Rep. Lamar Smith (R-Texas), the chairman of the House Science, Space, and Technology Committee, said the EPA has "raised suspicion" by not being open and transparent about its regulatory process.
The science committee last week introduced legislation that would prevent the EPA from issuing new regulations without first disclosing the scientific research considered when drafting rules. The bill, introduced by Rep. David Schweikert (R-Ariz.), is known as the Secret Science Reform Act.
Republicans say the bill would increase transparency and allow for scientists outside the agency to independently verify the results.
"Everyone agrees that we need to protect the environment," said Smith, who spoke at the hearing even though he is not on the subcommittee. "But it should be done in a way that is transparent and honest."
Democrats on the committee called the bill a ploy by Republicans to prevent the EPA from issuing regulations.
Rep. Suzanne Bonamici (D-Ore.), the ranking member on the panel, said the bill is "overly broad" and would "prevent the EPA from doing its job."
"We share the common goal of transparency, but the issue is how do we accomplish that," Bonamici said.
Ellen Silbergeld, a professor at Johns Hopkins University, testified that requiring the EPA to reveal the scientific information it uses to make rules is "unlikely to advance our confidence in the results of a study."

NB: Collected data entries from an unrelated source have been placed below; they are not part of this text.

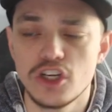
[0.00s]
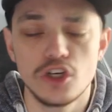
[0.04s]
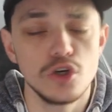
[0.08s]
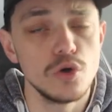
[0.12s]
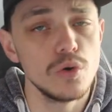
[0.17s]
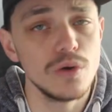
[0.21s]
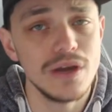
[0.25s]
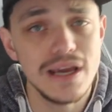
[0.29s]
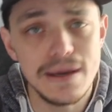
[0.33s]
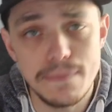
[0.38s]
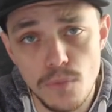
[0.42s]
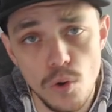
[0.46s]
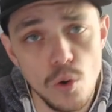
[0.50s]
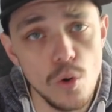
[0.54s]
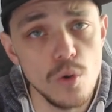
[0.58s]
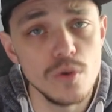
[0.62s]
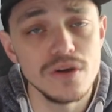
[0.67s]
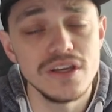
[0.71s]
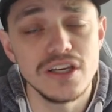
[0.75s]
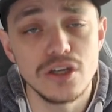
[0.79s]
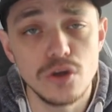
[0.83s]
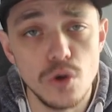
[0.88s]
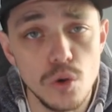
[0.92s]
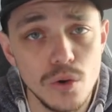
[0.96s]
You could get
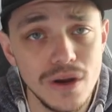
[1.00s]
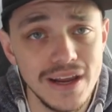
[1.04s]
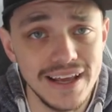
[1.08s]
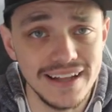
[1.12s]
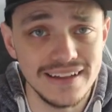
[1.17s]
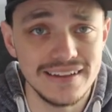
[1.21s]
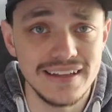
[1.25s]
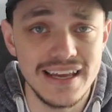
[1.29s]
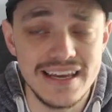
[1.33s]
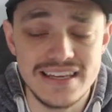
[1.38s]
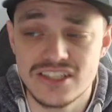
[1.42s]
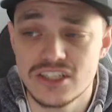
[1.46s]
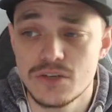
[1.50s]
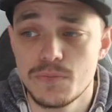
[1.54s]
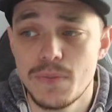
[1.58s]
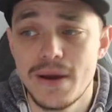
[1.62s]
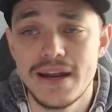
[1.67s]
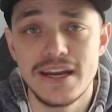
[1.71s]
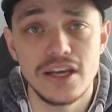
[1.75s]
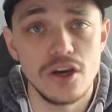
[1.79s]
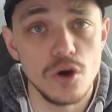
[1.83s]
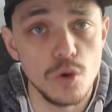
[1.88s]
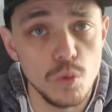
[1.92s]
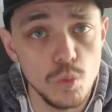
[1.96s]
more, you could get less,
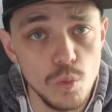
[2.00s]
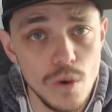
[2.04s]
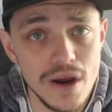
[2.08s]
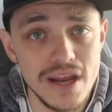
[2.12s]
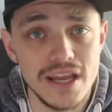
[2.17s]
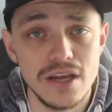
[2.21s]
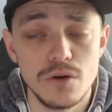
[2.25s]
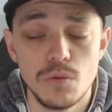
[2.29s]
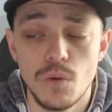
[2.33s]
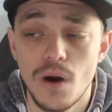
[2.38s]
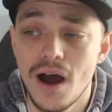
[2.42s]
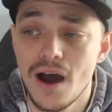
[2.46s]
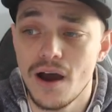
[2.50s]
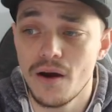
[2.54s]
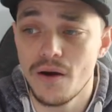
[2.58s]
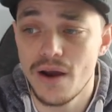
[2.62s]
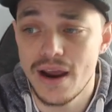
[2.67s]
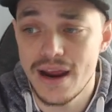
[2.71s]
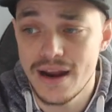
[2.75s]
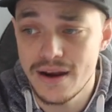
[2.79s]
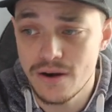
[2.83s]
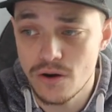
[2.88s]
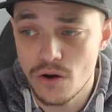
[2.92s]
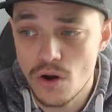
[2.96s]
depending on where you are
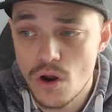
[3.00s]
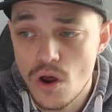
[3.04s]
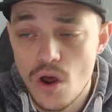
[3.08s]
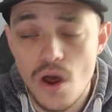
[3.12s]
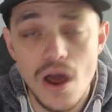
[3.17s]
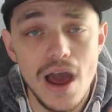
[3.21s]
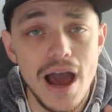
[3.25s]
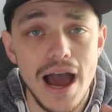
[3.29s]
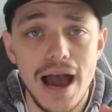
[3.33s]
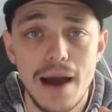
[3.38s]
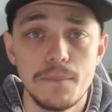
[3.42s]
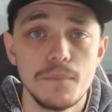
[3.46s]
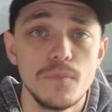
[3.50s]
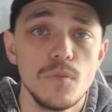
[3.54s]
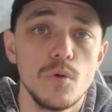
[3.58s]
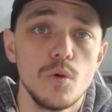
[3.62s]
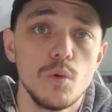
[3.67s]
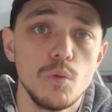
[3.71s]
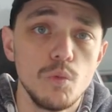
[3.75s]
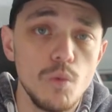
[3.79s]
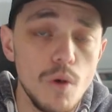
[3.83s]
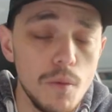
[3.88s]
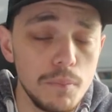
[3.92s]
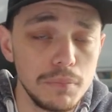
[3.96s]
and
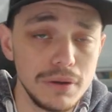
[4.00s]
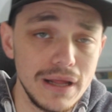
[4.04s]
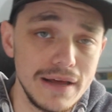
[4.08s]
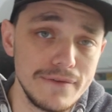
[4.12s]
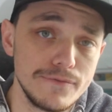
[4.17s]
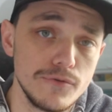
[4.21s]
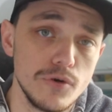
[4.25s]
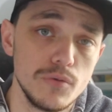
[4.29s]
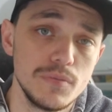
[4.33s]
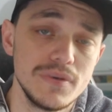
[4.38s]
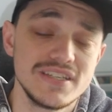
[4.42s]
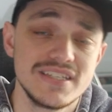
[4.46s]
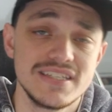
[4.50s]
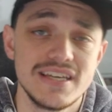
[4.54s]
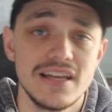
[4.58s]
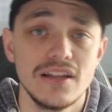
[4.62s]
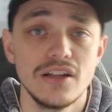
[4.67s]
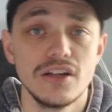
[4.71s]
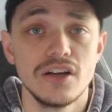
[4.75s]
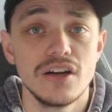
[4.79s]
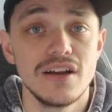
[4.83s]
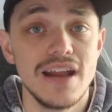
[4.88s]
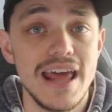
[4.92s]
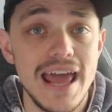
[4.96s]
what platform you
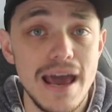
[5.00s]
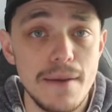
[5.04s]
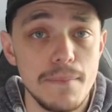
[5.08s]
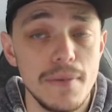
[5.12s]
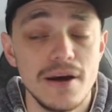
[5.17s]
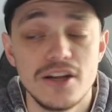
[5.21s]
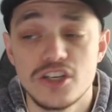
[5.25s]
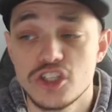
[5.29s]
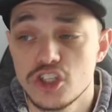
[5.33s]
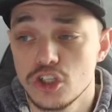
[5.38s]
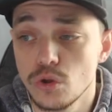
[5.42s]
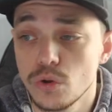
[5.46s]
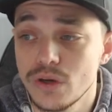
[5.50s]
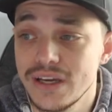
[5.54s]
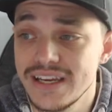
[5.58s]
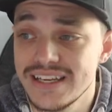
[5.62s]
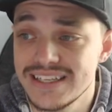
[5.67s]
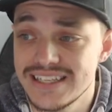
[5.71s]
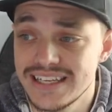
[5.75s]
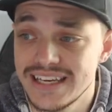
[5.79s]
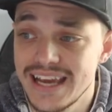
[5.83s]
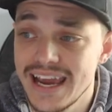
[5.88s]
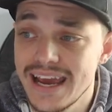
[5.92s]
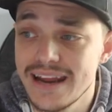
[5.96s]
sell it and how much you're
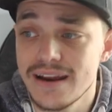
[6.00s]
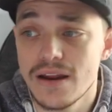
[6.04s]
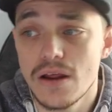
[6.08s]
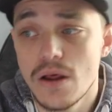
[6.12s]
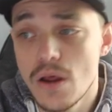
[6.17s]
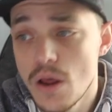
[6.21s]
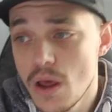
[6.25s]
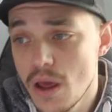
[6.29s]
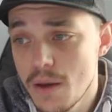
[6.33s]
looking to get.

"We need more information, and specifically we need more information disclosure from industry," Silbergeld said. "I call on them to tear down every wall that hides critically important information that is generated and held by industry."
Rep. Jim Bridenstine (R-Okla.) said the EPA has used "secret science" to push through controversial regulations for coal-fired power plants. "When the EPA uses secret science to justify regulations, everyone is worse off," he said.
Bridenstine also mocked the EPA's attempt to regulate wood stoves.
"My friend at the EPA has assured me that if you like your wood stove, you can keep it," he joked.